(UroToday.com) Upper tract urothelial carcinoma tumors have distinct genomic profiles that distinctly differentiate them from bladder cancer tumors.

In the presented study, the authors characterized the prevalence of actionable genomic alterations and evidence supporting susceptibility to targeted therapies. In addition, they evaluated the prevalence of DNA damage response alterations associated with response to platinum-based chemotherapy and PD-1/PD-L1 blockade.

It has been shown that key differences in the genomic landscape of high-grade upper tract urothelial carcinoma can have the potential to alter treatment paradigms.

For this study, upper tract urothelial carcinoma tumors that underwent next-generation sequencing using the MSK-IMPACT platform were identified from a prospectively maintained institutional database.

Patients were grouped by clinical disease state (localized vs. metastatic) at the time of sequencing.  Actionable cancer gene alterations were identified using the OncoKB platform and classified based on the level of evidence. Additionally, the authors identified 34 genes within the MSK-IMPACT as DDR-related based on Pubmed searches and NCBI gene and biosystems database.

In 2019, Erdafitinib received FDA approval for the treatment of urothelial tumors, which harbored fusions in FGFR2 or FGFR3 and oncogenic mutations in FGFR3(1).

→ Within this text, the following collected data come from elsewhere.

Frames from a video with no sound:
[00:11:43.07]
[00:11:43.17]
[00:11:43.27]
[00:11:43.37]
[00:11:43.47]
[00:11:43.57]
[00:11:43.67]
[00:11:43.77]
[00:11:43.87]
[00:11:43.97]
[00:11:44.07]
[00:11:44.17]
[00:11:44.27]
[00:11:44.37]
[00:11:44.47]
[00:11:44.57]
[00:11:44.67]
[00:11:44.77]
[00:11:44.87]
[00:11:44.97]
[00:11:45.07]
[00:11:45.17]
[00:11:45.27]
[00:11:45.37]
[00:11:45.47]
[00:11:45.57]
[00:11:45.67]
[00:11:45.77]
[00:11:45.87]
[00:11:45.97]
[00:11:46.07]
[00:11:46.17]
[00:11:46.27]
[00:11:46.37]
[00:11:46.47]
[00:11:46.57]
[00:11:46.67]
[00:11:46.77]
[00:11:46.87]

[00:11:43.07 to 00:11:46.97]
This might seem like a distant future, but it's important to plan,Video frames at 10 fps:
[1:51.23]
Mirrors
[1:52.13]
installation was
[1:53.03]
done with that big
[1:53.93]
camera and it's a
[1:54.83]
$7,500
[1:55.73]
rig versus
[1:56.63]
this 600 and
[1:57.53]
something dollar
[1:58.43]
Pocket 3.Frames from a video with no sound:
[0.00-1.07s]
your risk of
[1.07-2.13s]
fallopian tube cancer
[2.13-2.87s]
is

Alterations resulting in loss of function in mismatch repair genes can lead to microsatellite instability-high phenotype. Mismatch repair status has been shown to be predictive of clinical benefit from pembrolizumab across all solid tumor carcinomas.2

In this cohort, a total of 206 tumors were sequenced (145 localized, and 61 metastatic). At least one actionable alteration was found in 91% of the cohort (93% of patients with localized disease, and 89% of patients with metastatic disease), as seen in Figure 1.

Figure 1 – Genomic alterations identified in the cohort:

Somatic alterations in genes associated with DNA damage response and repair are associated with enhanced platinum responsiveness, leading to a higher likelihood of pathological downstaging in neoadjuvant treated bladder cancers(3). Data from the authors’ institution also suggest that DDR mutations are associated with improved anti-PD1/PD-L1 responsiveness, possibly through modulation of tumor mutational burden(4).

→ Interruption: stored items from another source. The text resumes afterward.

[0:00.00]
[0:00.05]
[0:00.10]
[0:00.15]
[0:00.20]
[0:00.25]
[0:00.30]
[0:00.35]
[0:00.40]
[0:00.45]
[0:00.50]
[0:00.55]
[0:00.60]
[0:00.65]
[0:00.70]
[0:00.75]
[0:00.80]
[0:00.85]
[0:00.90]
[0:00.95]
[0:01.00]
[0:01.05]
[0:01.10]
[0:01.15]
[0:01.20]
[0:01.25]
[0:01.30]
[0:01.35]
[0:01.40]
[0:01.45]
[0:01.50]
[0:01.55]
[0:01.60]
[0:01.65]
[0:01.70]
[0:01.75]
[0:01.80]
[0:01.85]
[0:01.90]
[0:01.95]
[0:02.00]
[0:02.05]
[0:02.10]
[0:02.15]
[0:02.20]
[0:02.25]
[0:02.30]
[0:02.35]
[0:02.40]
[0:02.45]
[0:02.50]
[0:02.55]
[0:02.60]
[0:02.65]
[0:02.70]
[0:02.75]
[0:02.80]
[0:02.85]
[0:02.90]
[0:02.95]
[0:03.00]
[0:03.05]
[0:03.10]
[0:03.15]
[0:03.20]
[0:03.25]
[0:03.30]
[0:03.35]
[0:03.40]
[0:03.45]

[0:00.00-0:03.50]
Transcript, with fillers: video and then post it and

At least one DDT alteration was found in 39% of the overall UTUC cohort (38% of clinically localized and 40% of metastatic patients), as seen in Figure 2.

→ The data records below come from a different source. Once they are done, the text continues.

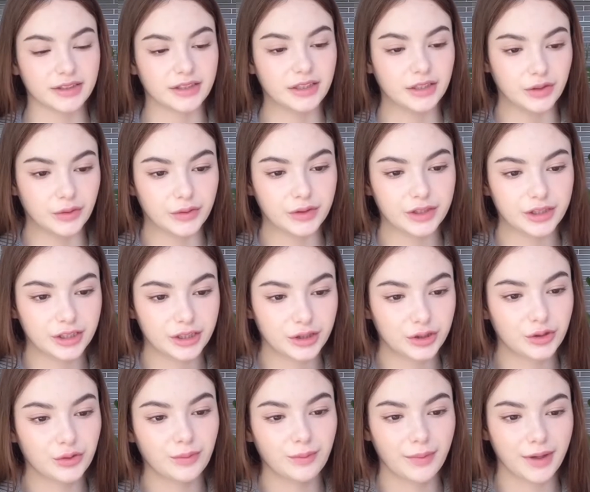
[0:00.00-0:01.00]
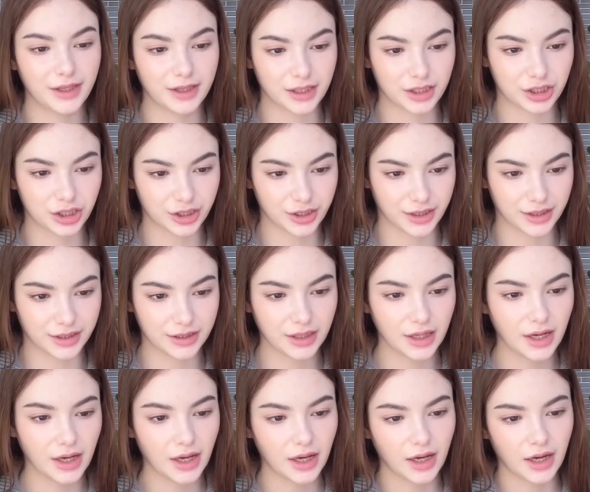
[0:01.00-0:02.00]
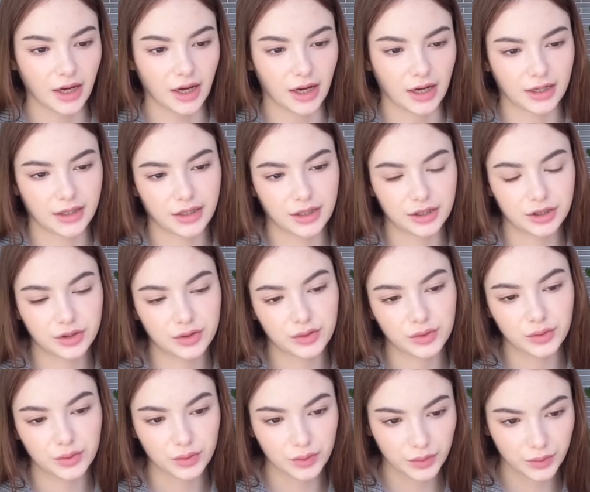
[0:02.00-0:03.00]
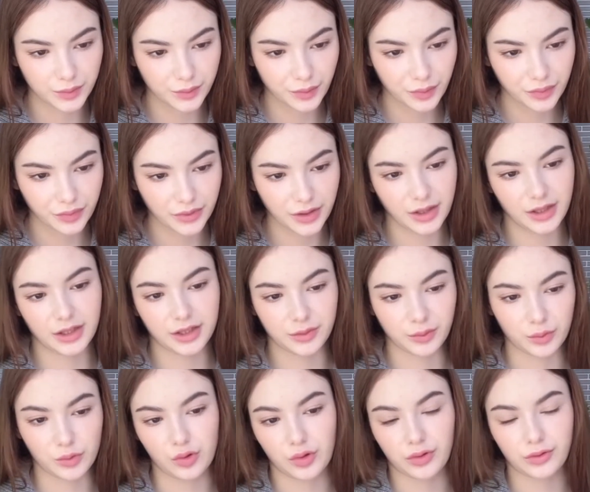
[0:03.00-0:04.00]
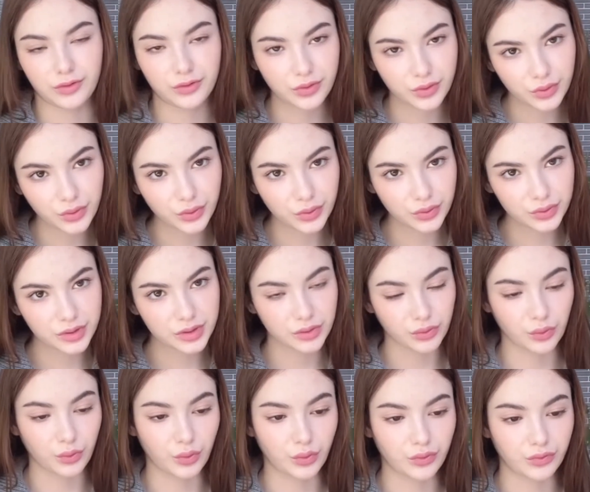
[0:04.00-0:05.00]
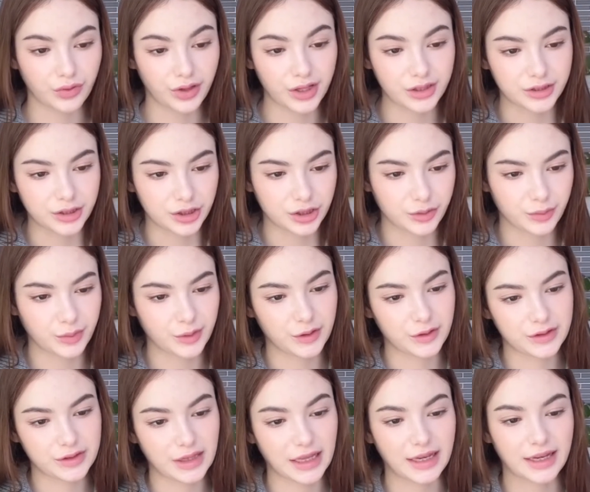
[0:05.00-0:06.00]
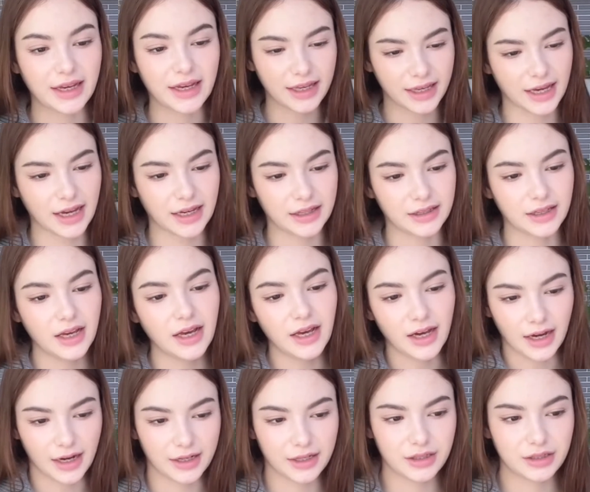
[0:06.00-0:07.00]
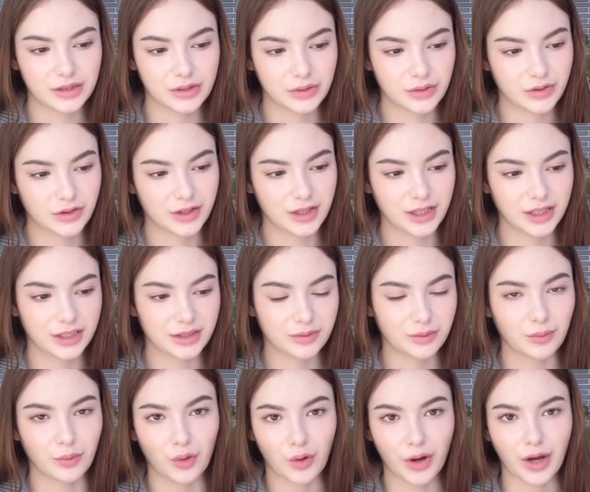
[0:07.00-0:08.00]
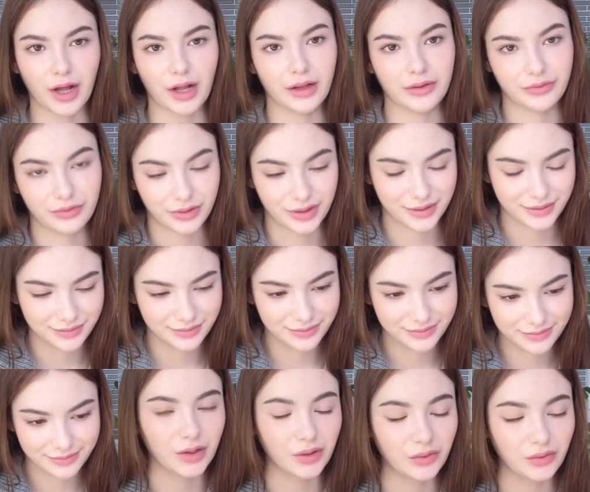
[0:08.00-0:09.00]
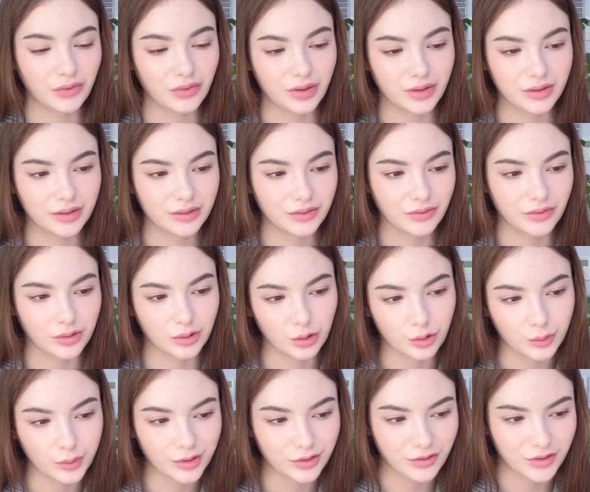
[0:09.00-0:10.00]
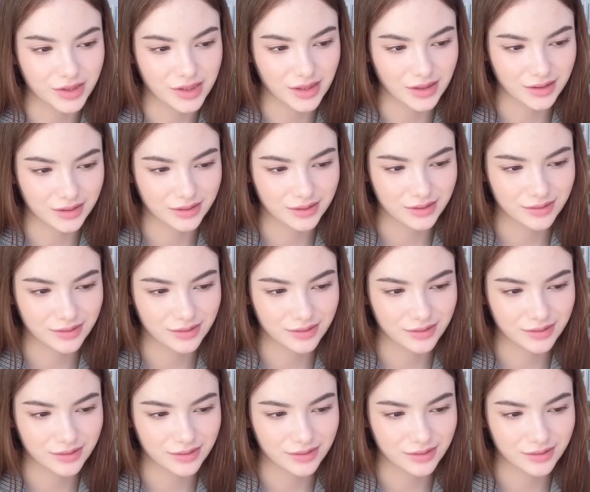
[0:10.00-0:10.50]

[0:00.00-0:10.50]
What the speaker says: in order to manage it, I need to eat more fruits or vegetables. Like again, I need to eat more healthy. I don't think the normal result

Figure 2 – Frequency of alteration in DNA damage repair genes:

The authors concluded that most tumors evaluated in this study harbor actionable genomic alterations in both the localized and the metastatic setting, demonstrating the important role genetic testing may play in the management of UTUC.

These presented findings could hopefully be used to guide rational in planning clinical trial design with targeted therapies.

Presented by: Andrew Tracey, MD, Memorial Sloan Kettering Cancer Center, New York, NY, USA 

Written by: Hanan Goldberg, MD, MSc., Urology Department, SUNY Upstate Medical University, Syracuse, NY, USA, Twitter: @GoldbergHanan, at the 2020 American Urological Association (AUA) Annual Meeting, Virtual Experience #AUA20, June 27-28, 2020.


  1. Loriot Y, Necchi A, Park SH, Garcia-Donas J, Huddart R, Burgess E, et al. Erdafitinib in Locally Advanced or Metastatic Urothelial Carcinoma. New England Journal of Medicine. 2019;381(4):338-48.
  2. Le DT, Uram JN, Wang H, Bartlett BR, Kemberling H, Eyring AD, et al. PD-1 Blockade in Tumors with Mismatch-Repair Deficiency. New England Journal of Medicine. 2015;372(26):2509-20.
  3. Teo MY, Bambury RM, Zabor EC, Jordan E, Al-Ahmadie H, Boyd ME, et al. DNA Damage Response and Repair Gene Alterations Are Associated with Improved Survival in Patients with Platinum-Treated Advanced Urothelial Carcinoma. Clinical Cancer Research. 2017;23(14):3610-8.
  4. Teo MY, Seier K, Ostrovnaya I, Regazzi AM, Kania BE, Moran MM, et al. Alterations in DNA Damage Response and Repair Genes as Potential Marker of Clinical Benefit From PD-1/PD-L1 Blockade in Advanced Urothelial Cancers. Journal of Clinical Oncology. 2018;36(17):1685-94.